• [ENTRIES SHOWN]
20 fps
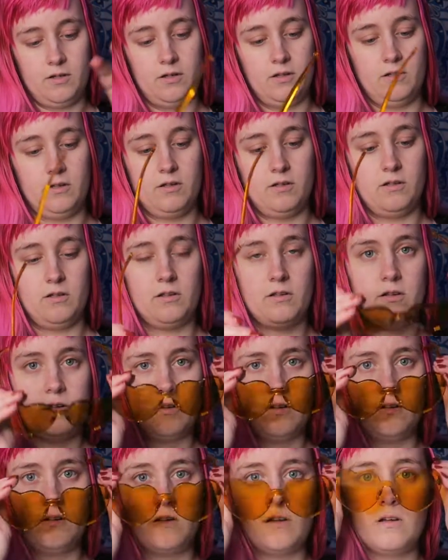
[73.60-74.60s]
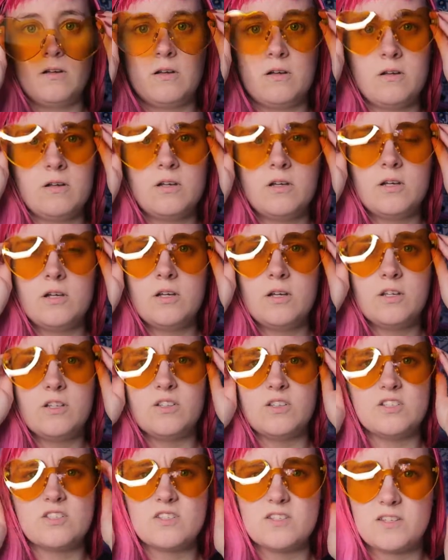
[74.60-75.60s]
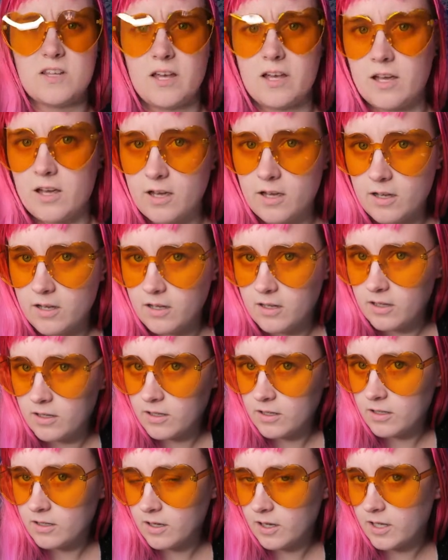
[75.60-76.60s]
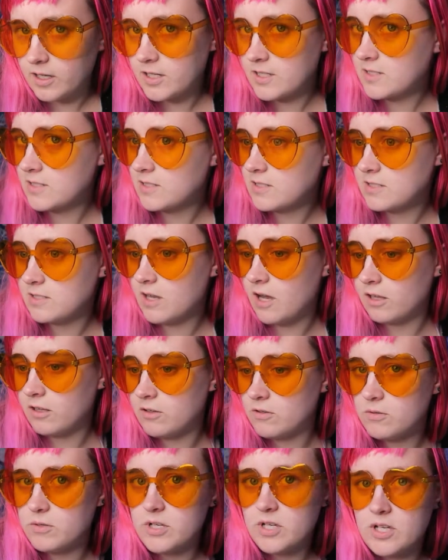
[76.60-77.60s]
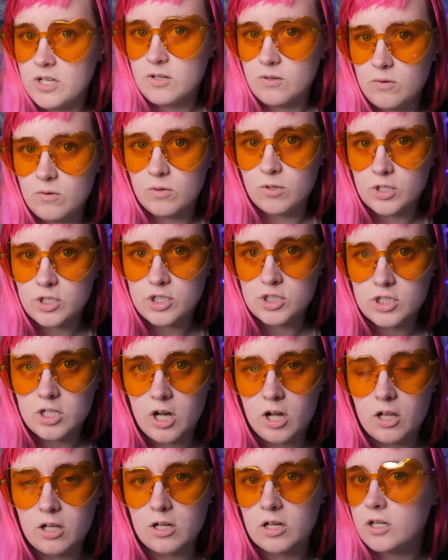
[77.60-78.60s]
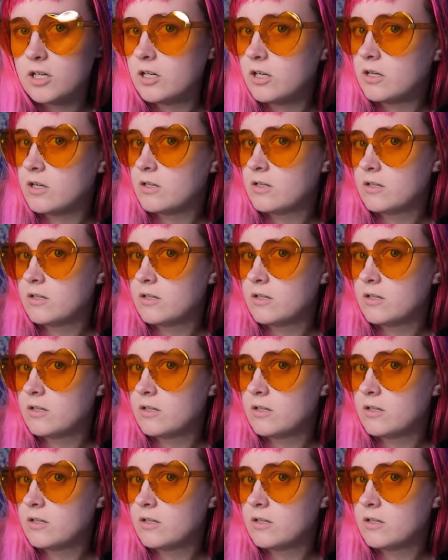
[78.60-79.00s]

And this is like I guess a yellowy orange color.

• [EXERCISE]
The expected output is each entry given again word for word, with pictures dropped.

• [ANSWER SPACE]
20 fps
[73.60-74.60s]
[74.60-75.60s]
[75.60-76.60s]
[76.60-77.60s]
[77.60-78.60s]
[78.60-79.00s]

And this is like I guess a yellowy orange color.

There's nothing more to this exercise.